Но вот просыпаются лоси, князья северных лесов; собирают и вытягивают свои длинные задние ноги; пробегают рысью по ограниченному кругу, в пределах изгороди, толкутся у ворот загона, как воробьи в оконные рамы, и ревут, не понимая, и спрашивая себя, не день ли уж снова наступил.
Новый день, подобный всем другим, столь же убийственно длинный, без иной видимой дели, кроме цели — быть смененным ночью.
Тогда мир пернатых оживляется. Орлы кричат и бьют своими бессильными крыльями, напрасно пытаясь взвиться в высь, ударяются головою о железные решетки, кусают их, царапают, карабкаются по ним до тех пор, пока не падают на землю и лежат там в бессилии, влача крылья, как бы на коленях умоляя об окончательном ударе, который вернул бы их на волю, даровал бы им свободу.
Соколы свистят и летят, как пернатые стрелы то туда, то сюда; филины стонут, как больные дети. Смирные дикие гуси проснулись и с вытянутыми шеями затянули как бы аккорд пастушечьего рога.
Лебеди молчаливо плывут и, между льдин, хватают отражения пламени, мелькающие подобно золотым рыбкам. На поверхности пруда, белые лебеди спокойно опускают свои головы в темную воду до самого дна, чтобы не видеть, как пылает небо.
Снова темнеет; пожарные свирели замолкли в городе и деревне; и облако дыма протягивается над городскими контурами, как бы огромной черной рукою.
Мое общество ограничивается отныне безличною беседою с книгами. Бальзак, пятьдесят томов которого были моим чтением за последние десять лет, сделался моим личным другом, никогда не надоедающим мне. Им не было создано никакого, так называемого, произведения искусства, особенно согласно современным понятиям, в которых искусство смешивается с литературою. Всё у него безыскусственно. У него никогда не видно композиции и я никогда не замечал его стиля. Он не играет словами, никогда не щеголяет ненужными картинами, относящимися, впрочем, к поэзии; но у него, напротив того, такое уверенное чувство формы, что содержание всегда получает ясное выражение, в точности соответствующее данному слову. Он пренебрегает прикрасами и действует непосредственно, как рассказчик в обществе, который то излагает событие, то вводит разговор действующих лиц, то комментирует и объясняет. И всё для него — история — современная ему история; любая, даже незначительная, личность выступает в освещении современной ему эпохи и, кроме того, имеет историю своего происхождения; и развитие её происходит при той или иной форме правления; это расширяет точку зрения и дает фон каждой фигуре.

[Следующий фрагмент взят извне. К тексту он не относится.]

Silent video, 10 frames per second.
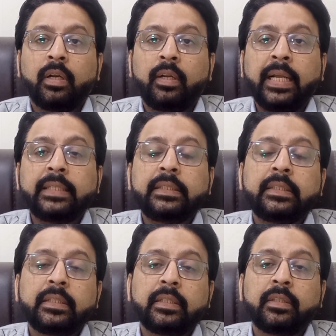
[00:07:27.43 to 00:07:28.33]

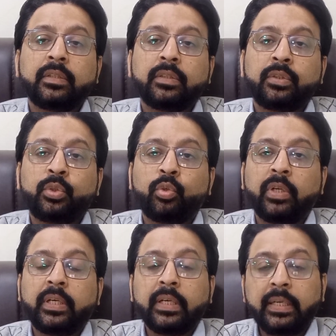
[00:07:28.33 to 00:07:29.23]
less
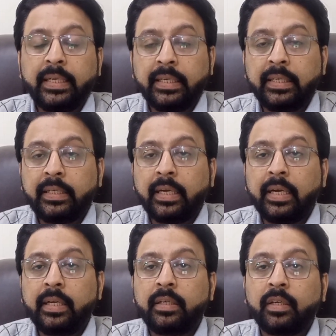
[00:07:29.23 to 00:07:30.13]
sugar containing
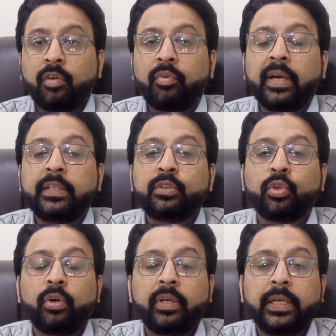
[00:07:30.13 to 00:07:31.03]
diet, avoid
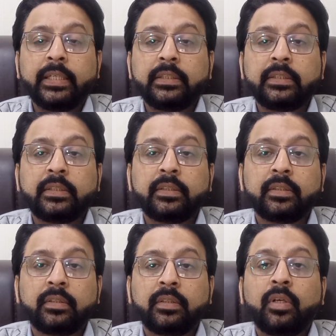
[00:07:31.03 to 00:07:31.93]
chocolates,
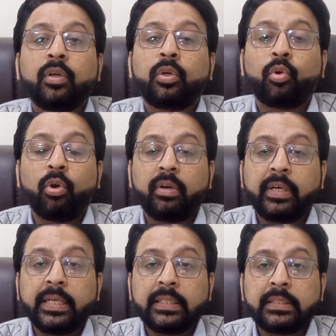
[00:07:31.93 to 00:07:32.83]
cold
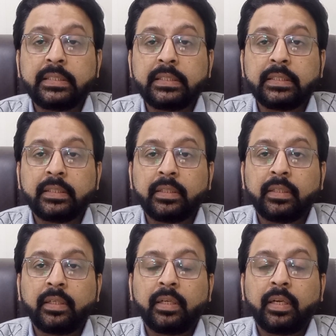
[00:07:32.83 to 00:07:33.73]
drinks,
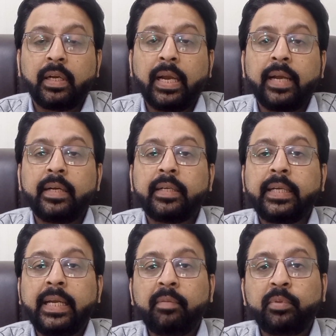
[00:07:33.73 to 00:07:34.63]
and
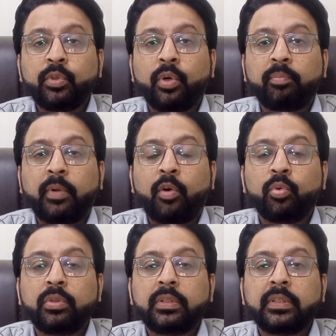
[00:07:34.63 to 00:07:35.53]
keep your
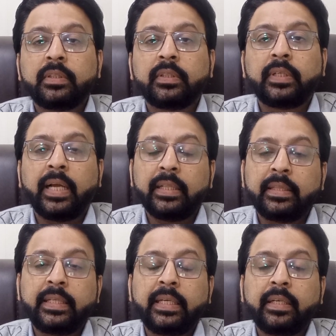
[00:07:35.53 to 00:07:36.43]
mouth
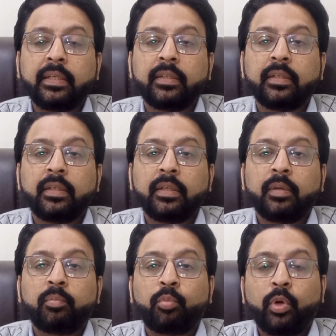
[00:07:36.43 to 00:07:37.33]
healthy,
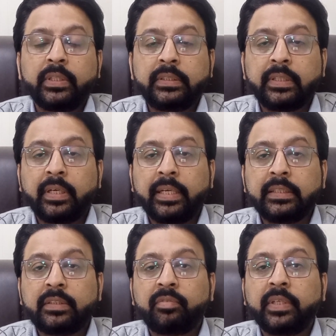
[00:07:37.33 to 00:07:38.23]

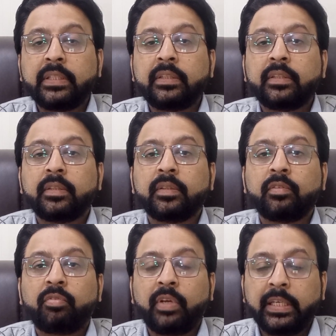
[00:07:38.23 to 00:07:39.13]
moisturized with
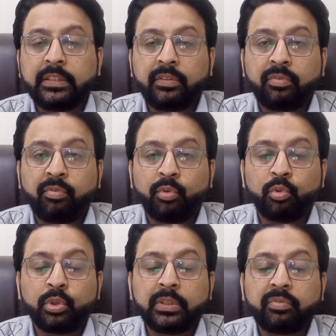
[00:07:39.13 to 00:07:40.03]
fresh
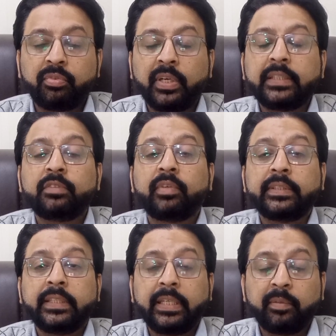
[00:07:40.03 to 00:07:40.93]
fruits, fresh
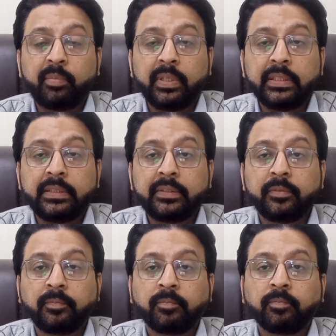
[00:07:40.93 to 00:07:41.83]
vegetables.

Я изумляюсь непониманию, с которым писали о Бальзаке его современники. Этот верующий, простой, миролюбивый человек называется в учебниках, относящихся к годам моего студенчества, немилосердным физиологом, материалистом и т. и. Но еще больше парадокса в том, что физиолог Зола приветствовал Бальзака, как своего учителя и великого мастера. Ну, как понять это? То же самое происходит и с моим другим, литературным другом, — Гёте; в последнее время его толкуют на всевозможные лады, видят в нём преимущественно воскресителя язычества. Гёте, действительно прошел много стадий на своем жизненном пути; через Руссо, Канта, Шеллинга, Спинозу достигает он своей собственной точки зрения, которую можно назвать просветительно-философской. Он разрешил все вопросы, он так прост и ясен, что дитя может понять его. Но наступает время, когда пантеистические объяснения необъяснимого оказываются недостаточными. Семидесятилетнему старцу всё представляется своеобразным, замечательным, непонятным. Тогда выступает вперед мистик, и на помощь призывается сам Сведенборг. Но ничто не помогает. Фауст (второй части) склоняется перед Всемогущим, примиряется с жизнью, делается филантропом (возделывателем мха), наполовину социалистом и обожествляется со всеми атрибутами католической церкви, начиная с учения о страшном суде.